(Collected data entries)
*** Begin section ***

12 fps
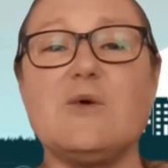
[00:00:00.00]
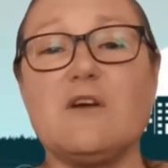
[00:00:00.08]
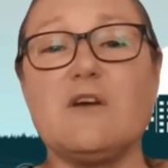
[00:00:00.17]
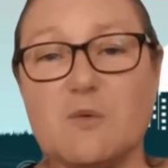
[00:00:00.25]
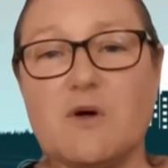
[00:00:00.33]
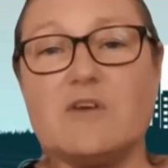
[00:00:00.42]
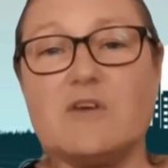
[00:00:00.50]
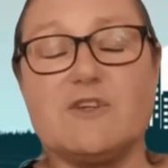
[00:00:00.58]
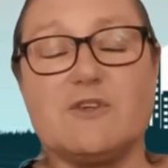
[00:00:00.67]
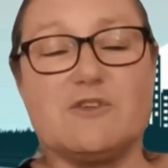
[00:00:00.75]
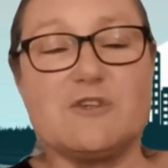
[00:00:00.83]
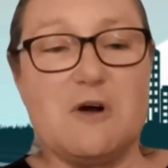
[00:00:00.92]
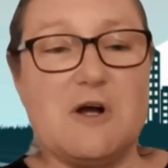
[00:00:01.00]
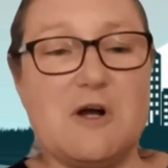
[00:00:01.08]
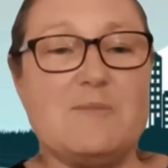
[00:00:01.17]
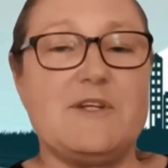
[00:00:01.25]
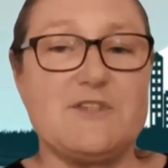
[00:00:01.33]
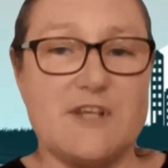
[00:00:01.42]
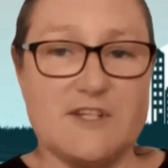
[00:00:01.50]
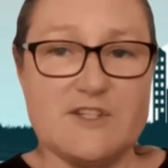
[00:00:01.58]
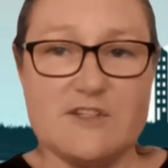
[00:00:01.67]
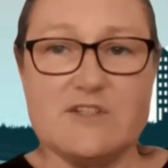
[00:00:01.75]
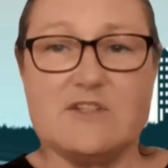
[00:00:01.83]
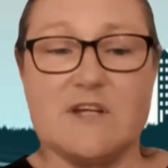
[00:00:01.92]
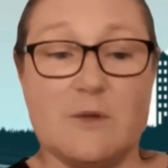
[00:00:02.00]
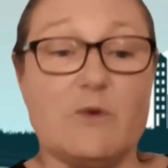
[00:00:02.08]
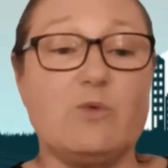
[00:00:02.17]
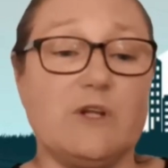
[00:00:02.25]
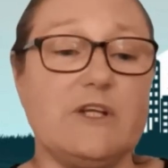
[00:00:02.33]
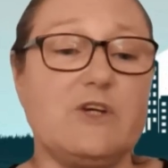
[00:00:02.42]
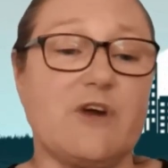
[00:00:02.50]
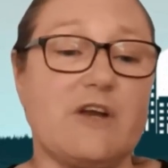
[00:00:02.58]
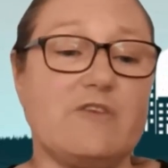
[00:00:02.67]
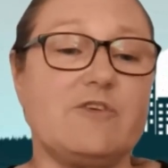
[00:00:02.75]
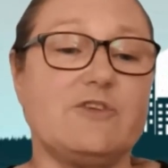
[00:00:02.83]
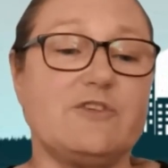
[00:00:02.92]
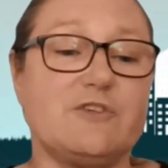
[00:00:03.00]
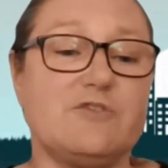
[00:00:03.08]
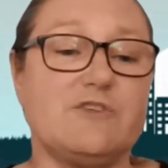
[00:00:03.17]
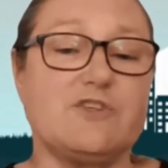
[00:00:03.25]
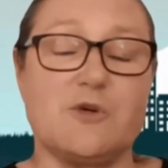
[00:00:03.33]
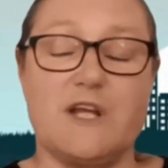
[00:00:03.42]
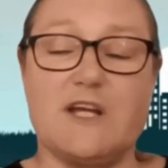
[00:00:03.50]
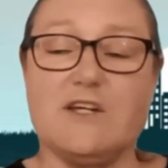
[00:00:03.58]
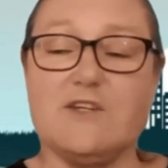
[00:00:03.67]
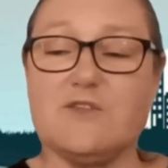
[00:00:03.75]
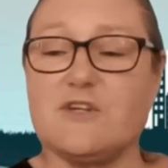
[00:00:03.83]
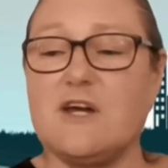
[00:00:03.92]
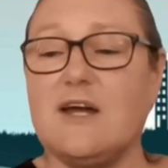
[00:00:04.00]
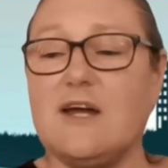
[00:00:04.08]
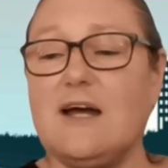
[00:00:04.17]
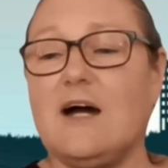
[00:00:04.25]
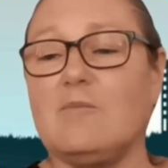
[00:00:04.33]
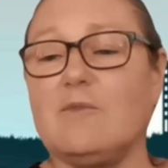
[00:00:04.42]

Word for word: Thank you everyone for your time and attention today. We're really grateful to you Thank for you. joining us.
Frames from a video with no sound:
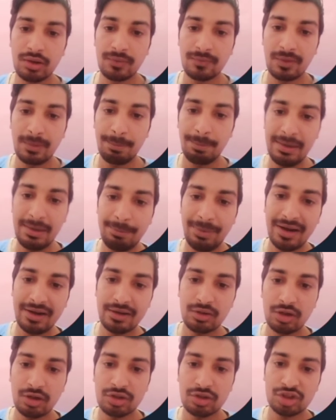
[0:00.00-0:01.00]
The pipe
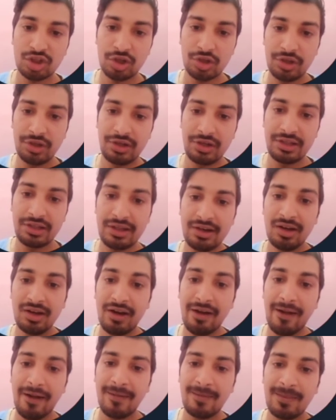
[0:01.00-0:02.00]
had got shortened here
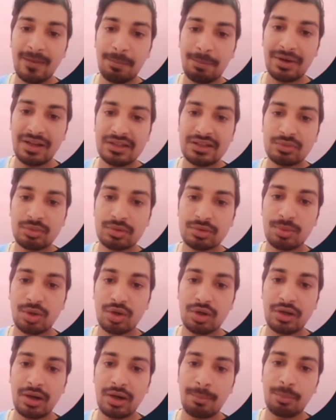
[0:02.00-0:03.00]
and the price was
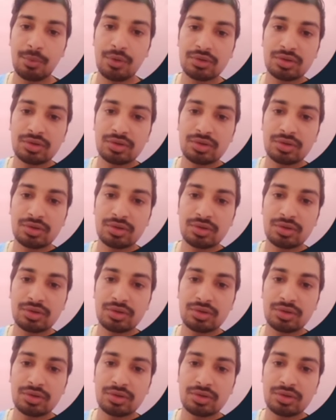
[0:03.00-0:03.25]
broken upward.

*** End section ***

Every entry, word for word: repeat it, but skip the images.

### Result of the exercise
12 fps
[00:00:00.00]
[00:00:00.08]
[00:00:00.17]
[00:00:00.25]
[00:00:00.33]
[00:00:00.42]
[00:00:00.50]
[00:00:00.58]
[00:00:00.67]
[00:00:00.75]
[00:00:00.83]
[00:00:00.92]
[00:00:01.00]
[00:00:01.08]
[00:00:01.17]
[00:00:01.25]
[00:00:01.33]
[00:00:01.42]
[00:00:01.50]
[00:00:01.58]
[00:00:01.67]
[00:00:01.75]
[00:00:01.83]
[00:00:01.92]
[00:00:02.00]
[00:00:02.08]
[00:00:02.17]
[00:00:02.25]
[00:00:02.33]
[00:00:02.42]
[00:00:02.50]
[00:00:02.58]
[00:00:02.67]
[00:00:02.75]
[00:00:02.83]
[00:00:02.92]
[00:00:03.00]
[00:00:03.08]
[00:00:03.17]
[00:00:03.25]
[00:00:03.33]
[00:00:03.42]
[00:00:03.50]
[00:00:03.58]
[00:00:03.67]
[00:00:03.75]
[00:00:03.83]
[00:00:03.92]
[00:00:04.00]
[00:00:04.08]
[00:00:04.17]
[00:00:04.25]
[00:00:04.33]
[00:00:04.42]

Word for word: Thank you everyone for your time and attention today. We're really grateful to you Thank for you. joining us.
Frames from a video with no sound:
[0:00.00-0:01.00]
The pipe
[0:01.00-0:02.00]
had got shortened here
[0:02.00-0:03.00]
and the price was
[0:03.00-0:03.25]
broken upward.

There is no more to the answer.